Veterinary blood clotting gel (Clotisol): this liquid, when applied to a minor wound, feather follicle, bleeding toenail or beak, will quickly and safely stop bleeding. It is safer and less caustic than clotting powders or sticks, and may be applied with enclosed cotton-tipped applicators. Avoid getting on mucus membranes (eye or lid, mouth or cloaca). Moisten the applicator and apply firm pressure to the bleeding for several seconds to stop bleeding. Reapply if necessary. Serious bleeding or deep wounds should be cared for by your avian veterinarian only. Until you can get to your vet, use a sterile dressing and apply direct pressure to the bleeding area.

If a beak or toenail is split, or broken far back, if clotting gel does not stop bleeding, apply ice to the nail or beak, and take the bird immediately to your avian veterinarian.

Scissors: can be used to cut tape, feathers, fibers wrapped around a toe, etc.

In emergencies, remain calm. Gently restrain your bird in a towel or paper towel to examine it. Use the penlight. Stop any serious bleeding with pressure and a sterile gauze, or use clotting gel. If there are obvious fractures (broken bones), wrap the bird in a stockinette to prevent the wings from flapping, or apply a splint to keep broken bones from causing more tissue damage. Keep an injured bird warm by transporting it on a heating pad, hot water bottle or make-shift water bottle that is a latex glove filled with hot water. Transport it in a carrier, box or plastic box covered with a towel, to minimize visual stimuli and make sure the bird is secured and cannot escape.

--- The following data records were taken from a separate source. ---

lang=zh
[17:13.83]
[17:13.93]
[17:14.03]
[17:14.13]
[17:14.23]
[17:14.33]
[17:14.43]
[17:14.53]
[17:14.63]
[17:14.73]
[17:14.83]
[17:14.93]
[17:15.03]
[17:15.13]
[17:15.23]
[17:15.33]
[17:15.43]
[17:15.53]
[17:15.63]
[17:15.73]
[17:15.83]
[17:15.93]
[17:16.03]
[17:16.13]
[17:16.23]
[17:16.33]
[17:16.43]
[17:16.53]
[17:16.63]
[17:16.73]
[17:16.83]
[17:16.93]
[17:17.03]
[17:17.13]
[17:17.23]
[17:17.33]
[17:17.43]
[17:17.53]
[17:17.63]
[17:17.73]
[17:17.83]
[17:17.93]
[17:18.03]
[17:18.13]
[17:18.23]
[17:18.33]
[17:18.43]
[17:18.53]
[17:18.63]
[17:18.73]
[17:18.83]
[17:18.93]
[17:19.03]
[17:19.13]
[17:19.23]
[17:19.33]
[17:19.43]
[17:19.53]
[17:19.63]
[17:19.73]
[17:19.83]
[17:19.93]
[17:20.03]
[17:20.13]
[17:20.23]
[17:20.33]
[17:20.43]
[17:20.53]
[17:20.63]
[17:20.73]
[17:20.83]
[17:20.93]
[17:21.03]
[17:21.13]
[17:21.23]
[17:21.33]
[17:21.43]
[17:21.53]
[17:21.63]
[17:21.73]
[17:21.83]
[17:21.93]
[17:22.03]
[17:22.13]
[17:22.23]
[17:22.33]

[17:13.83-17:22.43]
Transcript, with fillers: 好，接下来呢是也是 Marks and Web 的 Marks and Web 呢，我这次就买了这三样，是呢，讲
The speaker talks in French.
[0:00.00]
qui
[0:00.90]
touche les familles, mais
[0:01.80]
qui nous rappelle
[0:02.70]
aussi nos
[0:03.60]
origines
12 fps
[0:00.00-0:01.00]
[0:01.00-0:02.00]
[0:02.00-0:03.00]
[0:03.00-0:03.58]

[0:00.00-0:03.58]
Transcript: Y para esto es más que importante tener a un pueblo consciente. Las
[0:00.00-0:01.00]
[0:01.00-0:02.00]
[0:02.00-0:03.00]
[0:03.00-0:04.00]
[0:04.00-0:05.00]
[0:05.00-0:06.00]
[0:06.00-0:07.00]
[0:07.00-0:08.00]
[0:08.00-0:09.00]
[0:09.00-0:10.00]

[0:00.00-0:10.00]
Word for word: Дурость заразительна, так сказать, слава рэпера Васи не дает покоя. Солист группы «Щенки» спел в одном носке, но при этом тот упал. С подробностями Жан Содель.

To safely transport your bird to the vet, remember these three things:

  1. warmth
  2. darkness
  3. carrier

Birds that have ingested or inhaled a poison (plant, household chemical, etc.), those that have fallen into a sink, commode or swimming pool, those that have bitten a cord and have received a shock, birds that have been stepped on, closed in a door, hit a ceiling fan or window, those bitten by another house pet (cat, dog, ferret, etc.), those receiving a burn, those acting sick (fluffed up, weak, not vocalizing, coughing, sneezing, having a nasal discharge or diarrhea, those not eating well, sleeping more than usual, or having any swellings, limps, bumps or sores, should all be taken immediately to an avian veterinarian.

It is best to establish a relationship with an avian vet prior to having an emergency. Find out how many birds the vet sees a week, and if they attend avian continuing education courses. Also find out how many vets in the practice will see birds. Find out if they do their own emergencies, or if they refer them elsewhere. If they are referred, find out if there are avian vets on staff. If you are fortunate, you may be able to use a Board Certified Avian Specialist. Only vets that have taken and passed a very difficult exam offered by the American Board of Veterinary Practitioners can call themselves avian specialists. Make an appointment for a "well-bird" exam for your pet bird, so that you can establish with an avian vet who will then know you and your bird. Allow your vet to perform recommended tests, as it is impossible to ascertain the health of a bird simply by looking at it.

Hopefully, you will never need to use the supplies contained in your first aid kit, but it is nice to know that you have it! And remember, if you do use the supplies, be sure to restock it.